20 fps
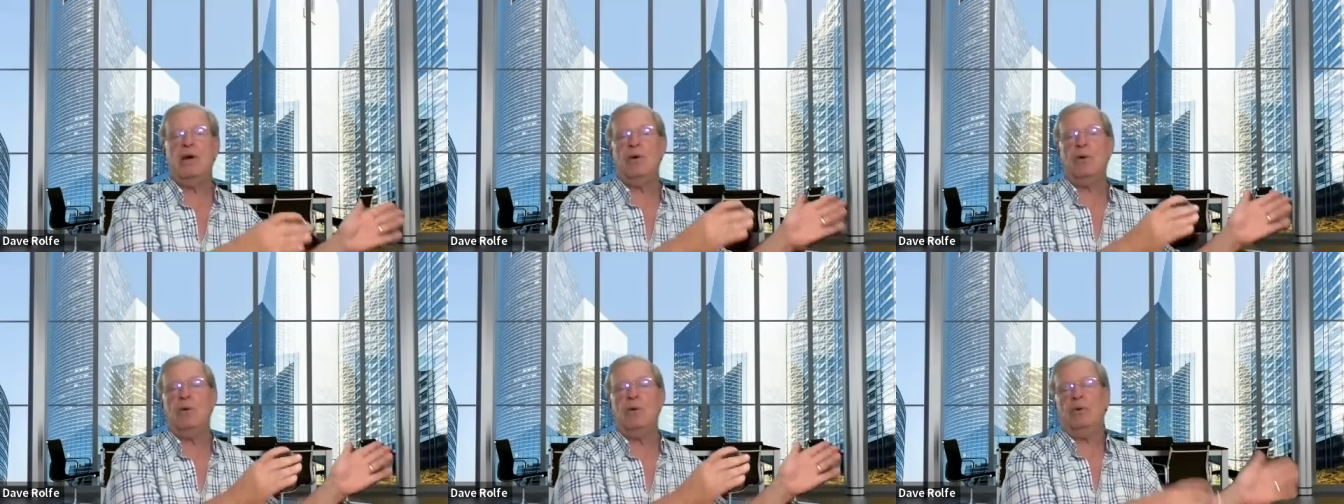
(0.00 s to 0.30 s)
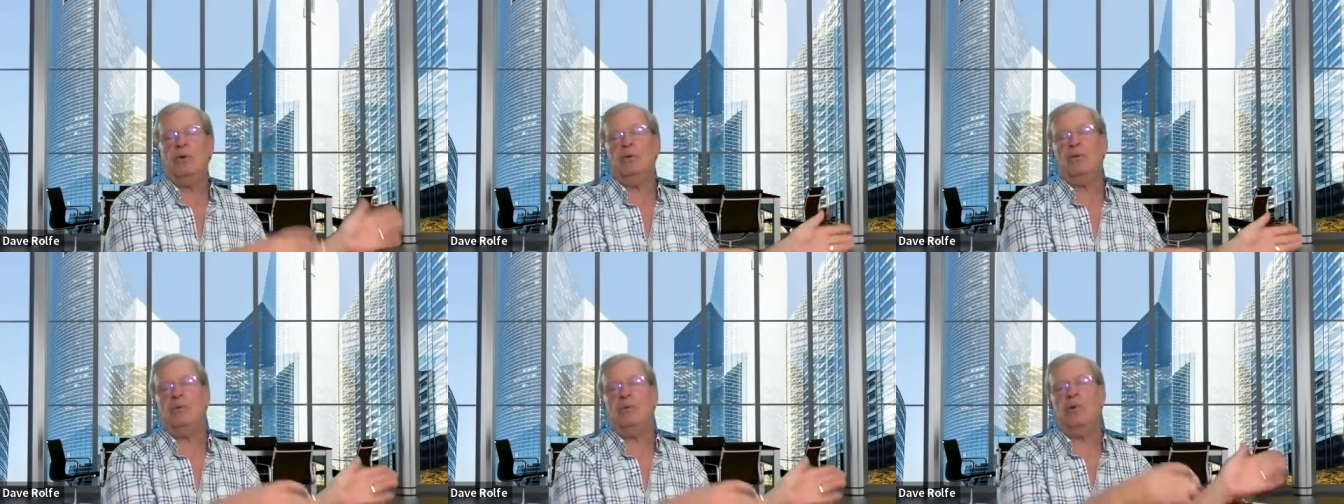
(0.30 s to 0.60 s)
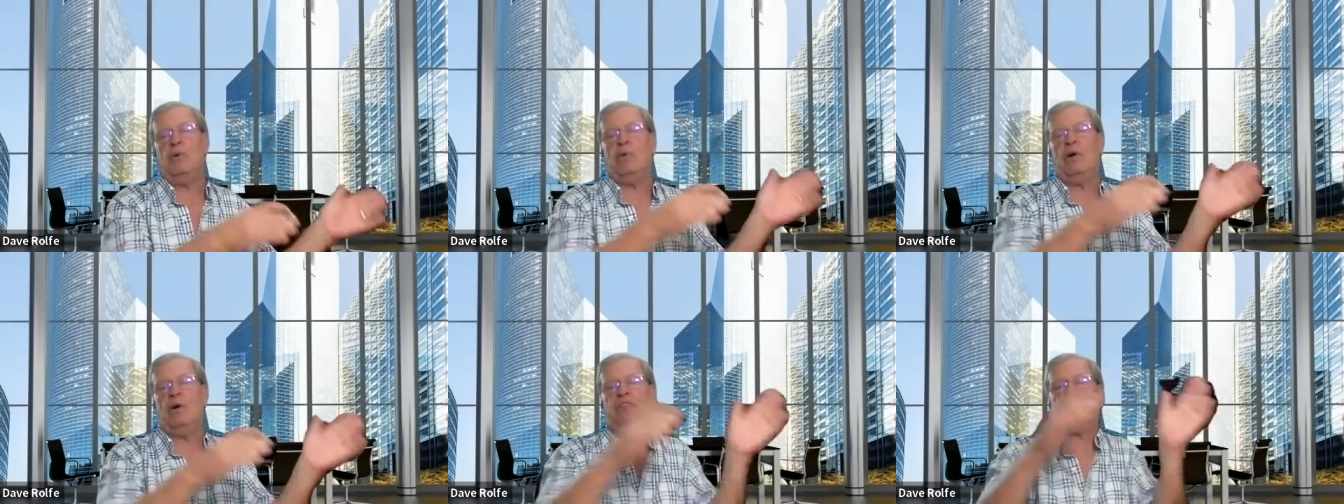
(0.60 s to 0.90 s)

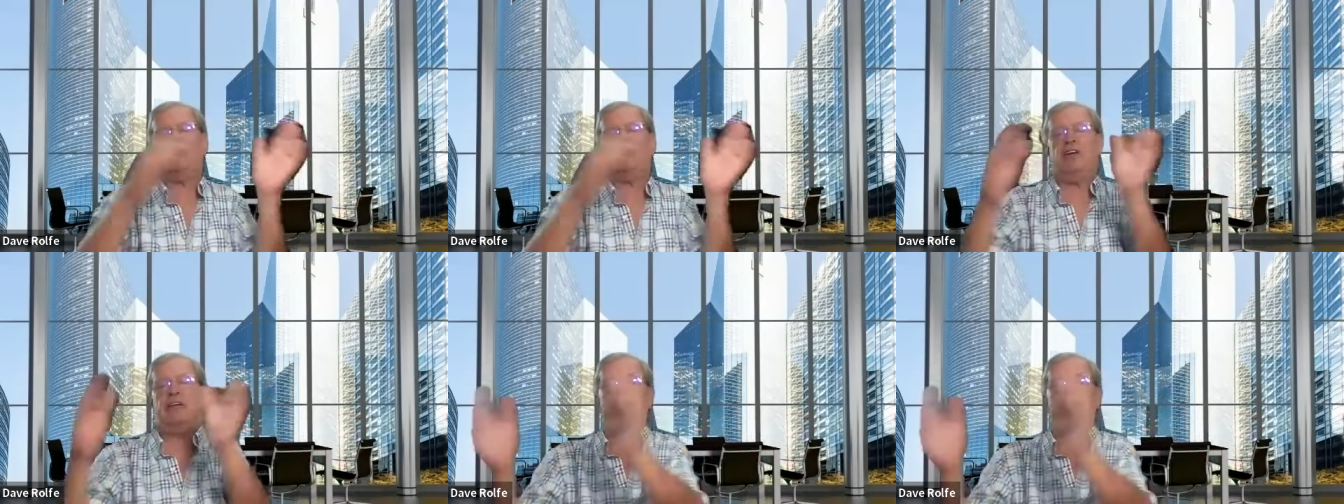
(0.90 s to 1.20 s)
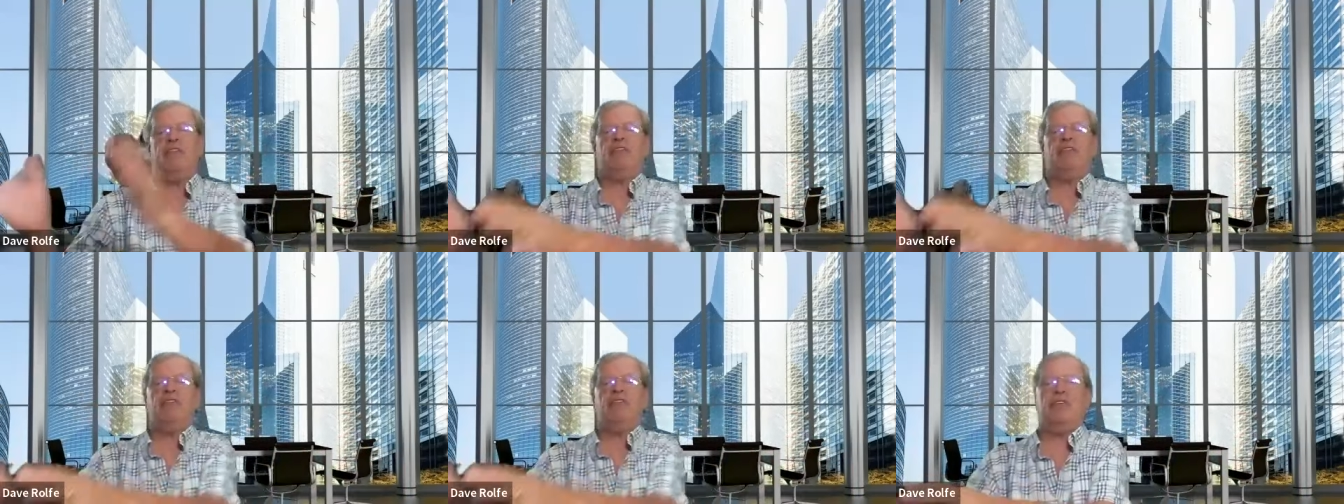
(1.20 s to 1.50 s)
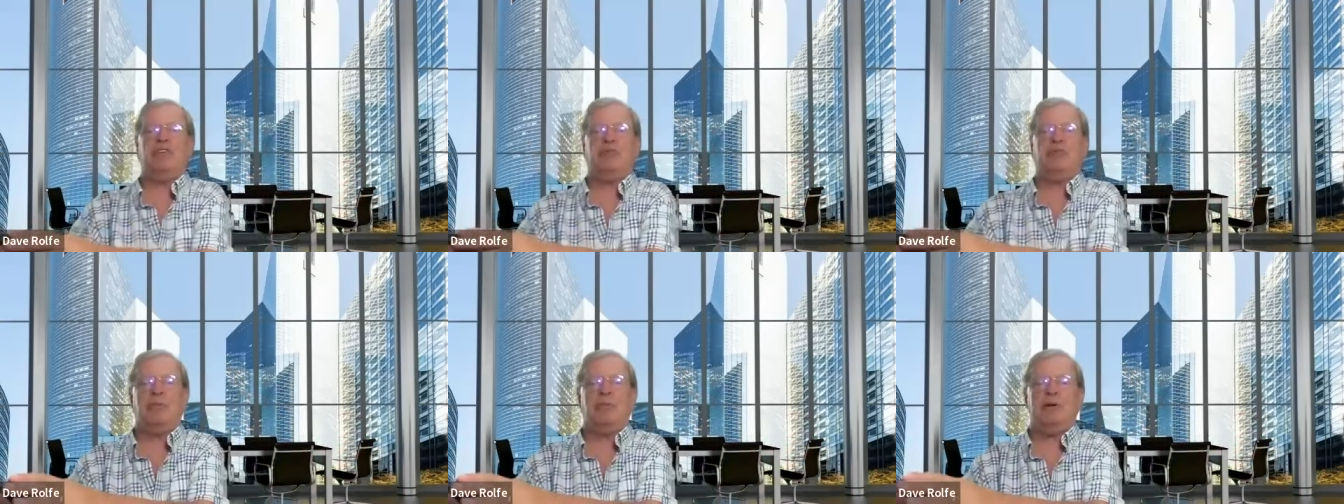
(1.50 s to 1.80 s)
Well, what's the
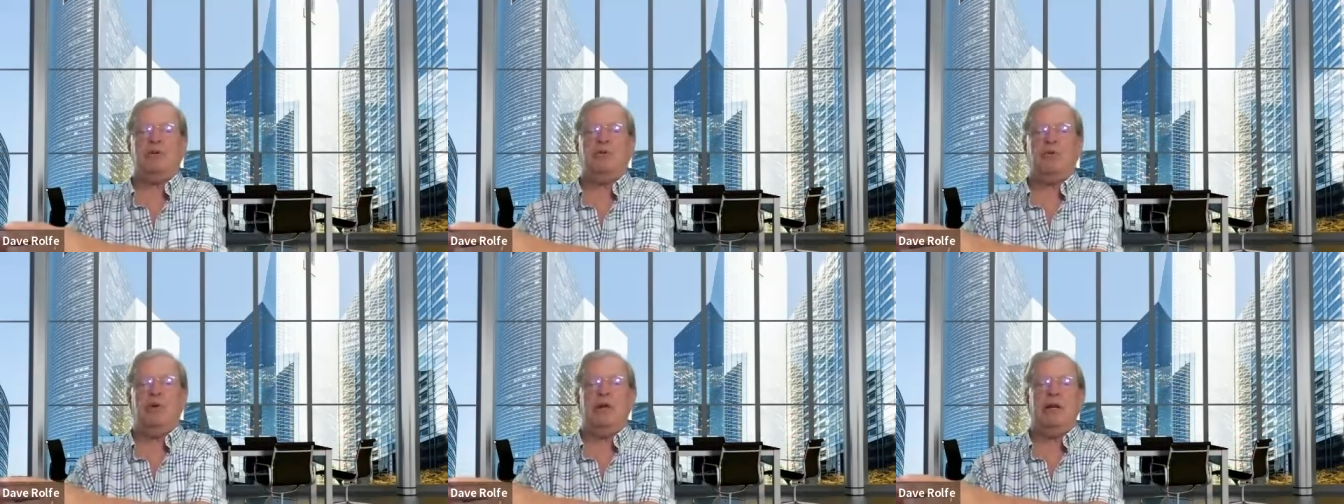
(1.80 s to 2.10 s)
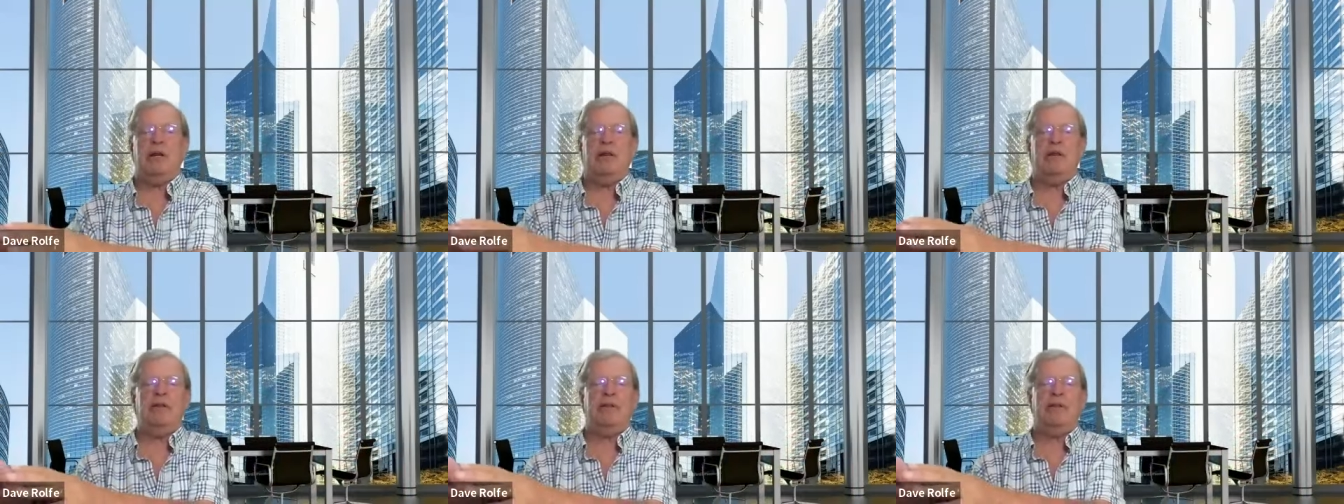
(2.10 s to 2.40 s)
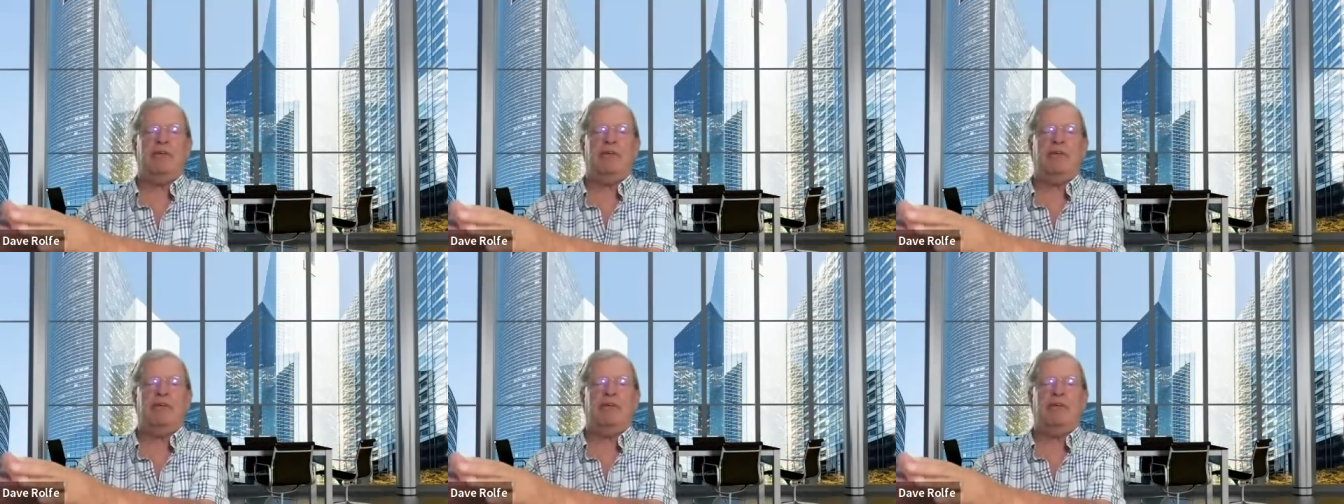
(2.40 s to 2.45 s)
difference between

▬▬▬▬▬▬

=== WHAT THE TASK ASKS ===
The answer must match the entries above line for line, with the pictures dropped.

=== EXPECTED OUTPUT ===
20 fps
(0.00 s to 0.30 s)
(0.30 s to 0.60 s)
(0.60 s to 0.90 s)

(0.90 s to 1.20 s)
(1.20 s to 1.50 s)
(1.50 s to 1.80 s)
Well, what's the
(1.80 s to 2.10 s)
(2.10 s to 2.40 s)
(2.40 s to 2.45 s)
difference between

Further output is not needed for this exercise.